= Directions for this task =
Repeat the data that follows verbatim. Images are not part of the copy.

= Supplied entries =

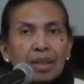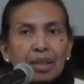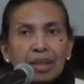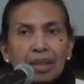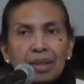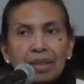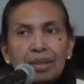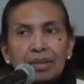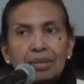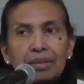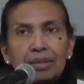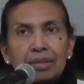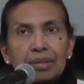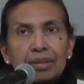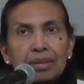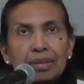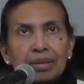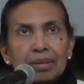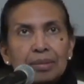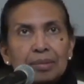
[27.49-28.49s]
And
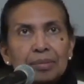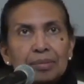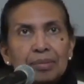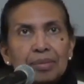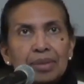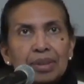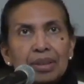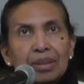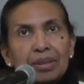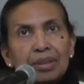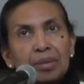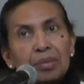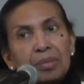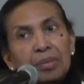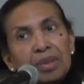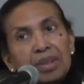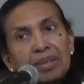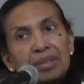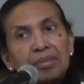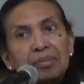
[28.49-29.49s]
um, so I said,
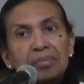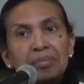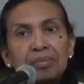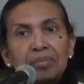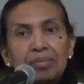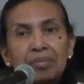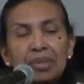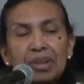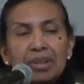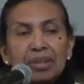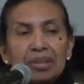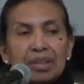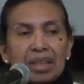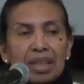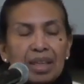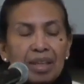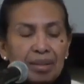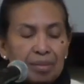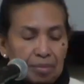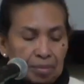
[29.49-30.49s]
well, it's
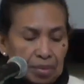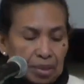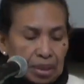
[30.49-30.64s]
okay.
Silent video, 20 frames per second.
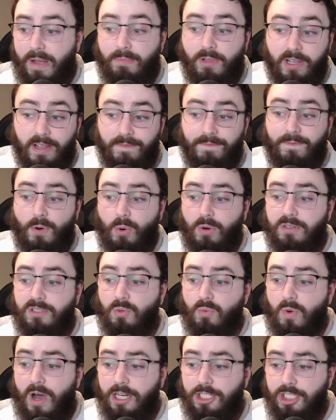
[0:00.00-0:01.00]
I'm looking forward
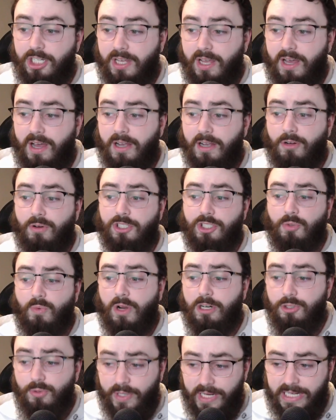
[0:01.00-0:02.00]
to watching Christian
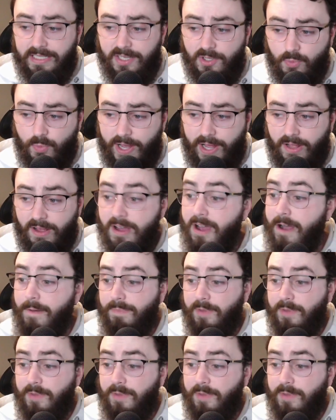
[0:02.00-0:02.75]
Rodriguez as well.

= Solution =
[27.49-28.49s]
And
[28.49-29.49s]
um, so I said,
[29.49-30.49s]
well, it's
[30.49-30.64s]
okay.
Silent video, 20 frames per second.
[0:00.00-0:01.00]
I'm looking forward
[0:01.00-0:02.00]
to watching Christian
[0:02.00-0:02.75]
Rodriguez as well.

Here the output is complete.